RE: JSP containers and default charset (was: Re DefaultCharset considered harmful)

Hi Jungshik,

I think you're forgetting what happens to a JSP page. You can't just have
the JSP container omit to mention the charset in the HTTP header because the
encoding is important in the lifecycle of a JSP page: JSP pages are compiled
into servlets. That is, they are turned into a small Java program that
generates the HTML. The HTML content in a JSP page just becomes a series of
Java String objects inside the servlet. The Strings must be converted back
to bytes using some encoding (since Strings are UTF-16 based Java objects).
You set the encoding used for this conversion with the page contentType
directive.

So you see: if you don't tell JSP container's servlet generate what encoding
you want, it has to make some assumption.

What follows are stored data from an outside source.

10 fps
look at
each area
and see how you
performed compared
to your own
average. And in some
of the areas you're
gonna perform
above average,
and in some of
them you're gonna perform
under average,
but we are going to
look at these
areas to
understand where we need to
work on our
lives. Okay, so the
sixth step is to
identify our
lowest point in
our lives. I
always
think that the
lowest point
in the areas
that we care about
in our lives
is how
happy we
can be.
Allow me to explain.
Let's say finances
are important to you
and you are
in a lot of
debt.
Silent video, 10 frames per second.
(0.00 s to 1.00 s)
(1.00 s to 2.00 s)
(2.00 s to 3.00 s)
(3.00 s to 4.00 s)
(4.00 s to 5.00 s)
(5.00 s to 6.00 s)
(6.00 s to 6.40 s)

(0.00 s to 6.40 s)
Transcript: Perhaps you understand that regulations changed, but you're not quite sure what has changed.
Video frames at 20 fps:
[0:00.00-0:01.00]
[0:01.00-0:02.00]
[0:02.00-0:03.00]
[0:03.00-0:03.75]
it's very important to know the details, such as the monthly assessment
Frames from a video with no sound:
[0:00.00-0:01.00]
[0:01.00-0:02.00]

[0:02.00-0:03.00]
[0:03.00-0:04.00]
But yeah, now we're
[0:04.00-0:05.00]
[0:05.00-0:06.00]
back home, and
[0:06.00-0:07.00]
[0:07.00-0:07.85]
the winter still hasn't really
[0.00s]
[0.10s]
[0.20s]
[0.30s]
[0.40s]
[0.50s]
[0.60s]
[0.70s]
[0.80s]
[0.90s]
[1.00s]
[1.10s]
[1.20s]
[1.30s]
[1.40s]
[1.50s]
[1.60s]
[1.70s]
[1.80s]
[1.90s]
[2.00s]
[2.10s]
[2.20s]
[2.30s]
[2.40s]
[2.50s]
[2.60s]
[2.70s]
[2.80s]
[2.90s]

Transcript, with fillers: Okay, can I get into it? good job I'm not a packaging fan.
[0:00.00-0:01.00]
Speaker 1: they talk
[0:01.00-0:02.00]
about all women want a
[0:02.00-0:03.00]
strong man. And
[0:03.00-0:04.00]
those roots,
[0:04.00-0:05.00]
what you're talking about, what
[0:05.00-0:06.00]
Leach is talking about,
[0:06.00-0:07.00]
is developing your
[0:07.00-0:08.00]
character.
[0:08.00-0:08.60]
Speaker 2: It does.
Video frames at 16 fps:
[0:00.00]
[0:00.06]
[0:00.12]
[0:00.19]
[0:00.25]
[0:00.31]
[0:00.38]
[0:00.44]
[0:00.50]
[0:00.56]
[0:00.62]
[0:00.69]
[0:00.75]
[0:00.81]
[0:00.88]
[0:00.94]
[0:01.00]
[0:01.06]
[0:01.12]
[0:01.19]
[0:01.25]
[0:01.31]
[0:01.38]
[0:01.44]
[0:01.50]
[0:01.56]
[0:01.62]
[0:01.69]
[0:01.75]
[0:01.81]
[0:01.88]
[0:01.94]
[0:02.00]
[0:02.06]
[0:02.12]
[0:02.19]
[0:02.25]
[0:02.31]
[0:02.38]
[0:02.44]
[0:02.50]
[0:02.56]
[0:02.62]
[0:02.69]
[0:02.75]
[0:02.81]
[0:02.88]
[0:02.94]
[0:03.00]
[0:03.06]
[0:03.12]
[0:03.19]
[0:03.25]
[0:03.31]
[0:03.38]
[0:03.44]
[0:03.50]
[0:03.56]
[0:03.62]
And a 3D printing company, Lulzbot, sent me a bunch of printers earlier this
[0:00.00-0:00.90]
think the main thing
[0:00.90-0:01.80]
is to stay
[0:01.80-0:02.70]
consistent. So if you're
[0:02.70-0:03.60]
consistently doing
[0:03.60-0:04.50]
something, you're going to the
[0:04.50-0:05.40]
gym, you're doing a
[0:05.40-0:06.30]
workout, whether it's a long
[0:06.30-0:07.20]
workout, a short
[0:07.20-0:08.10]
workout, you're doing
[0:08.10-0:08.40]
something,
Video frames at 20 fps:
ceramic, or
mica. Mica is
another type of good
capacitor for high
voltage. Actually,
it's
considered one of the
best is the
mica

There is another part to this process as well: you have to generate the
servlet (i.e. those String objects) to begin with. Parsing the HTML to look
for a META tag is not a really reliable solution. So unless the file is
entirely ASCII to begin with, you have to tell the JSP container how to read
the bytes in the file to generate the servlet. This is what the pageEncoding
directive does.

One could argue with the choice of Latin-1 as the JSP default, but any other
encoding, including UTF-8, wouldn't really solve the problem: people want to
use legacy encodings from time to time as well. Setting the page encoding
and content type should just be automatically part of what a JSP developer
does in every page.

Best Regards,

Addison

Addison P. Phillips
Director, Globalization Architecture
webMethods | Delivering Global Business Visibility
http://www.webMethods.com
Chair, W3C Internationalization (I18N) Working Group
Chair, W3C-I18N-WG, Web Services Task Force
http://www.w3.org/International

Internationalization is an architecture.
It is not a feature.

> -----Original Message-----
> From: public-i18n-geo-request@w3.org
> [mailto:public-i18n-geo-request@w3.org]On Behalf Of Jungshik Shin
> Sent: dimanche 30 novembre 2003 08:49
> To: Martin Duerst
> Cc: public-i18n-geo@w3.org
> Subject: JSP containers and default charset (was: Re DefaultCharset
> considered harmful)
>
>
>
> On Thu, 25 Sep 2003, Martin Duerst wrote:
>
> > Regarding the configuration problems with Apache, I
> > think the main culprit is the configuration file httpd.conf,
> > as shipped with the distribution. This contains:
> >
> > # Specify a default charset for all pages sent out. This is
> > # always a good idea and opens the door for future internationalisation
>
> Recently I found that Apache-tomcat always adds 'charset=ISO-8859-1'
> (to virtually all Content-Type headers whether textual or not) unless
> it's explicitly overriden in the JSP with either of the following lines.
>
> <%@ page pageEncoding="CHARSET" %>
>
> <%@ page contentType="CONTENT-TYPE; charset=CHARSET" %>
>
> So, including the following line in a JSP without either of the above
> leads to a conflict:
>
> <meta http-equiv="Content-Type" content="text/html; charset=UTF-8">
>
>
> It seems like the JSP specification mandates this behavior so that it's
> not just Jakarta Tomcat. I'm not sure whether this is good or bad.
> Certainly JSP offers a  way to specify the character encoding of
> individual pages (it took me a while to find that out [1]), but
> someone who
> doesn't know that (and who believes that adding meta tag would work)
> may be taken by surprise.
>
> Do we have to consider asking those in charge of the JSP specification
> to change it so that by default NO charset parameter is added?
>
>
> Jungshik
>
> [1] I should have turned to
> http://www.w3.org/International/O-HTTP-charset.html
> BTW, the second method of setting the page encoding in JSP is not
> mentioned
> in the above tip.
>
> <%@ page pageEncoding="CHARSET" %>

Received on Sunday, 30 November 2003 13:01:36 UTC